A Leica breaks all records by selling for 14.4 million euros

Camera auctioned in Vienna for 14.4 million euros. / LEITZ PHOTOGRAPHICA AUCTION

Auctioned in Vienna, it belonged to Oskar Barnack, the inventor of the legendary compact camera that changed the history of photography

Michael Lorenci

Its estimated price was between one and three million euros, but finally 14.4 million were paid for a 1923 Leica camera that has become the most expensive in history. It is one of 23 prototypes in the original series, produced by Leitz Camera, the company founded and chaired by Ernst Leitz between 1923 and 1924, and which belonged to its inventor, Oscar Barnack. It is one of the first 35-millimeter cameras manufactured in the world and the origin of a legendary and decisive brand for modern photography.

The Leicas were produced in series from 1924, but the Leitz firm previously manufactured only 23 copies of the prototype of the 0 series. One of them was the one that was awarded in Vienna last Saturday, at the brand's annual auction, breaking all records. The previous record was held by another Series 0 camera sold for €2.8 million in 2018.

Owner's name engraved on the visor. /


The model auctioned in Vienna, camera number 105 of the 0 series, is very special as it belonged to Oskar Barnack, a German inventor and photographer who built the first 35-millimeter camera, later called Leica, at the Leitz factory in the German city of Wetzler. The name of its inventor, who perfected her studies to develop later models, is engraved on the top of the visor.

An engineer at the Leitz company, Barnack suffered from asthma, so he set about reducing the size and weight of cameras to make outdoor photography easier. Considered the father of 35-millimeter negative photography, Barnack designed a model called Lilliput shortly before the First World War, a precursor to the future Leica, a mythical brand whose name is an anagram of Leitz and Camera and which would change the history of photography. photograph from 1924.

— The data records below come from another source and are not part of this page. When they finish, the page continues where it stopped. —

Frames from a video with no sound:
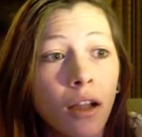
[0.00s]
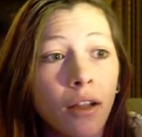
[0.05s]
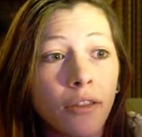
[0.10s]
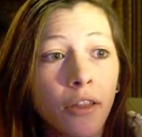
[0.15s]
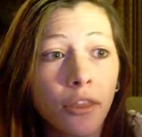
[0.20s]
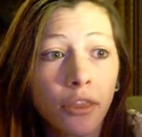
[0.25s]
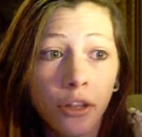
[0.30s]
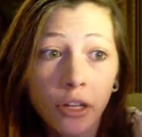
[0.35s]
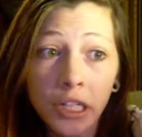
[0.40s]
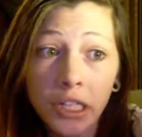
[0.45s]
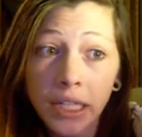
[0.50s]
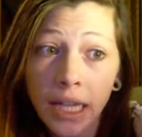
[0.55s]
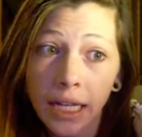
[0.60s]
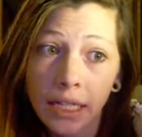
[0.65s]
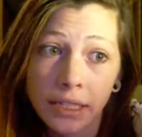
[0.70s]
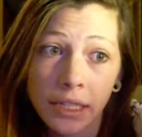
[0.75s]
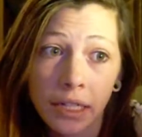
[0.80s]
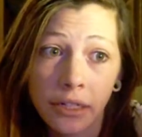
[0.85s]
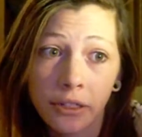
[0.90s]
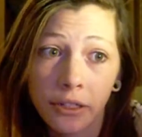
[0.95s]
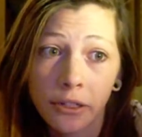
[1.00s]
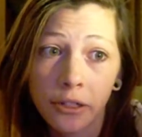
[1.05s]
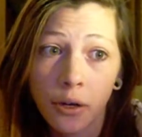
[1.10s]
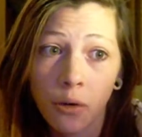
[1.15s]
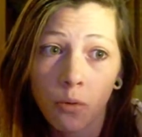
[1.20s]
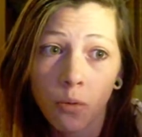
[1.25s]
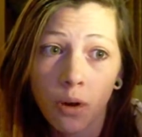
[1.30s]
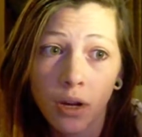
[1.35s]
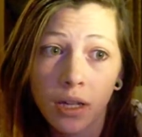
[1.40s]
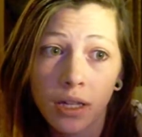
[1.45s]
The third test I took
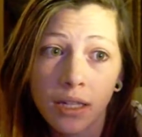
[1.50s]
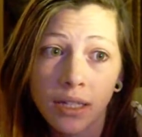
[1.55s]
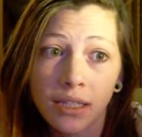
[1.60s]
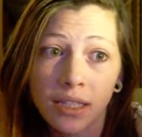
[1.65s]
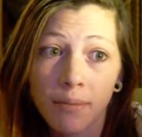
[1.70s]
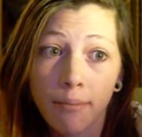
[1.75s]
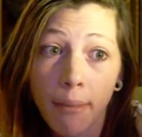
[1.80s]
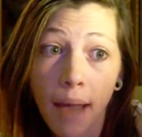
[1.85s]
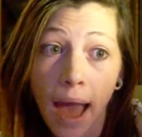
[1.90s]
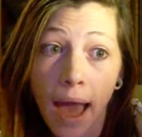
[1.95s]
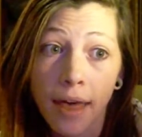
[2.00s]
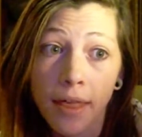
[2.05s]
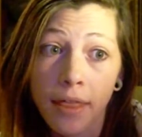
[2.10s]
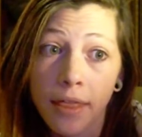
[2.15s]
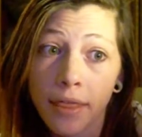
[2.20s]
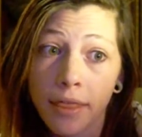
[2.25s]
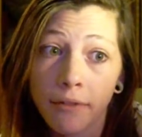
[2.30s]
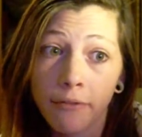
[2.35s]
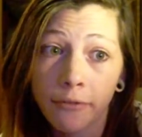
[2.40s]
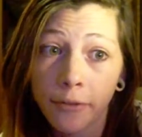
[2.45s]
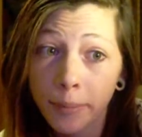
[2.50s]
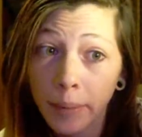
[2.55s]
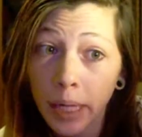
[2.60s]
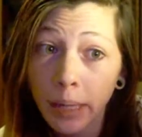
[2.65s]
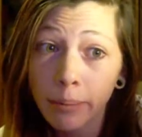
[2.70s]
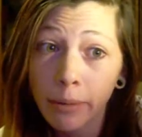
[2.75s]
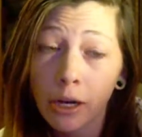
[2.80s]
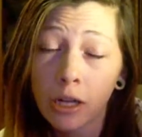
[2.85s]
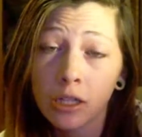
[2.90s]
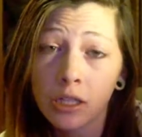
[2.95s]
was the math. For
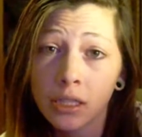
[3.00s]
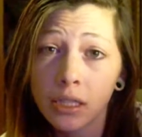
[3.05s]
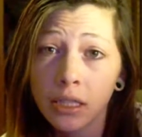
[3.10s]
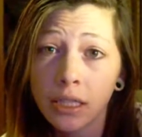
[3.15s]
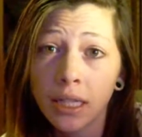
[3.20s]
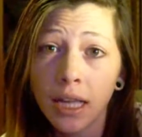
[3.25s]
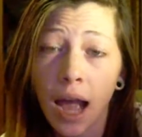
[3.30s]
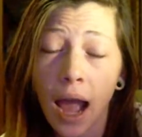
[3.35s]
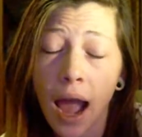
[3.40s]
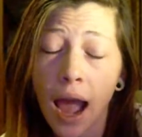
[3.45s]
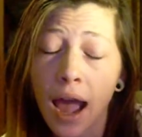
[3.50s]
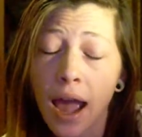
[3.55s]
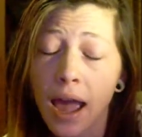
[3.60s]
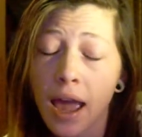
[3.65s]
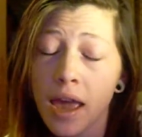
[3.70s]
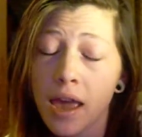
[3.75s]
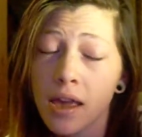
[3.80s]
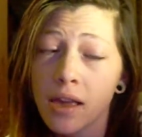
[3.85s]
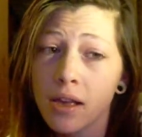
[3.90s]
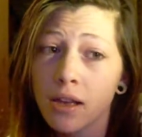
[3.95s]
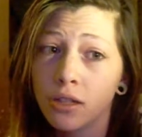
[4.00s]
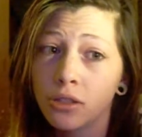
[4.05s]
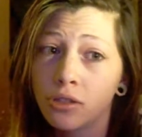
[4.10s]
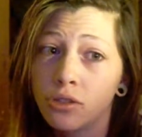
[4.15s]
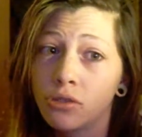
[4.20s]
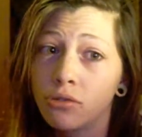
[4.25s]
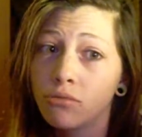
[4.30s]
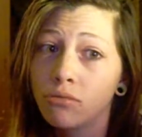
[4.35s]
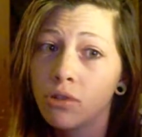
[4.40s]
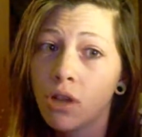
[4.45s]
me personally, I
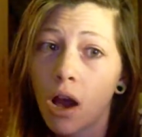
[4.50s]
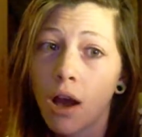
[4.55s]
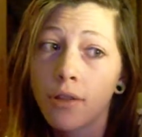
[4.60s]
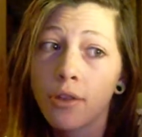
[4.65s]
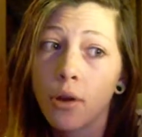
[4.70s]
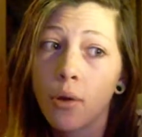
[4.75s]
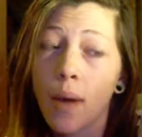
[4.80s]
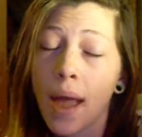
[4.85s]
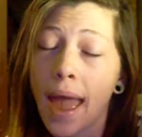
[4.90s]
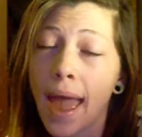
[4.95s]
do not know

Almost a century old, painted black and with that patina that years of use give, the camera is very well preserved. The lot included an original leather lens cap, and an aluminum rear cap embossed with the initials 'OB', as well as the Neteller camera Barnack used for his photographic research and documents and letters about the prototype.

Owner's initials on lens cap. /


Barnack used his legendary camera until 1930, when he gave it to his son Conrad and he began using a Leica I Model C with interchangeable lenses. The prototype remained in the hands of its creator's family until 1960, when it was sold to an American collector.

Only a dozen prototypes from the original series have survived to this day, which is why they are extremely rare, expensive, and considered gems by avid collectors.